Cuando ruge la rotativa

Zarzalejos a Losantos. Losantos a Margarita. Margarita a San Sebastián. San Sebastián a Sopena. Sopena a Pedro J. Pedro J. a Cebrián. Cebrián a Vidal. Vidal a Zarzalejos y vuelta a empezar.
La profesión se parece a la de aquellos tiempos idos en los que se escribían editoriales con la pistola cargada en el cajón, o el florete colgado de la pared, que hasta vino un profesor francés de esgrima para que los periodistas madrileños tuviesen la suficiente habilidad con el acero como para no pincharse a las primeras de cambio.
No fue la época más brillante del periodismo español, pero sí la más activa. Los duelos no resuelven nada, pero dan muy bien en el cine.
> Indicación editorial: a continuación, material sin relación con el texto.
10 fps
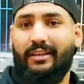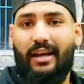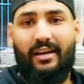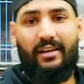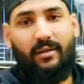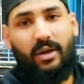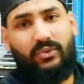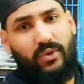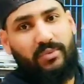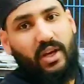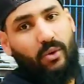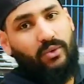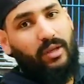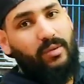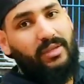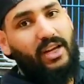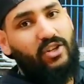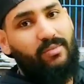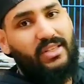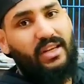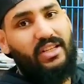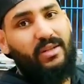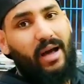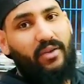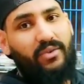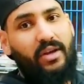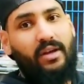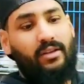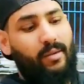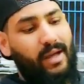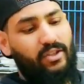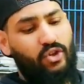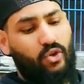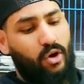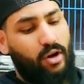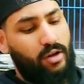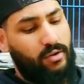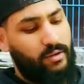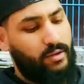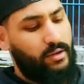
ده المطفي بتاعه تمام كده عشان بس الناس تبقى عارفه طبعا دي شكاره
Afortunadamente, hoy la profesión se tira al cuello con gran facilidad y sin florete. Acaso con fotos comprometidas, mentiras, sexo y cintas de videos. Nada de importancia. El punto en común entre las dos épocas periodísticas es el tremendo error de ser o creerse el protagonista de la noticia, cuando el cometido profesional dicta todo lo contrario, es decir, hacer de cada noticia una protagonista.
El ambiente está caldeado, es cierto. Entre el 18-J con FFB y el 11-M con ZP, nunca pugnaron dos interpretaciones políticas tan opuestas e incompatibles como lo hacen hoy, arrastrando detrás a dos nuevas Españas, de ésas que han de helarte el corazón. En este panorama, a la prensa le cuesta trabajo mantener el equilibrio por cuanto las dos tienen de dispares, y se ve abocada a tomar partido, a bajar a la arena del debate, a salir en titulares.
De la trifulca, gresca o sucesivas escaramuzas que se produzcan se derivará un importante balance de heridos. Ya los hubo, de hecho.
Convendría recordar que el público, aunque lo demande, no paga por ver a dos plumillas desplumándose, sino por una información y un criterio que les permita tomar con rigor sus propias decisiones. Para salsas rosas ya está la del tomate.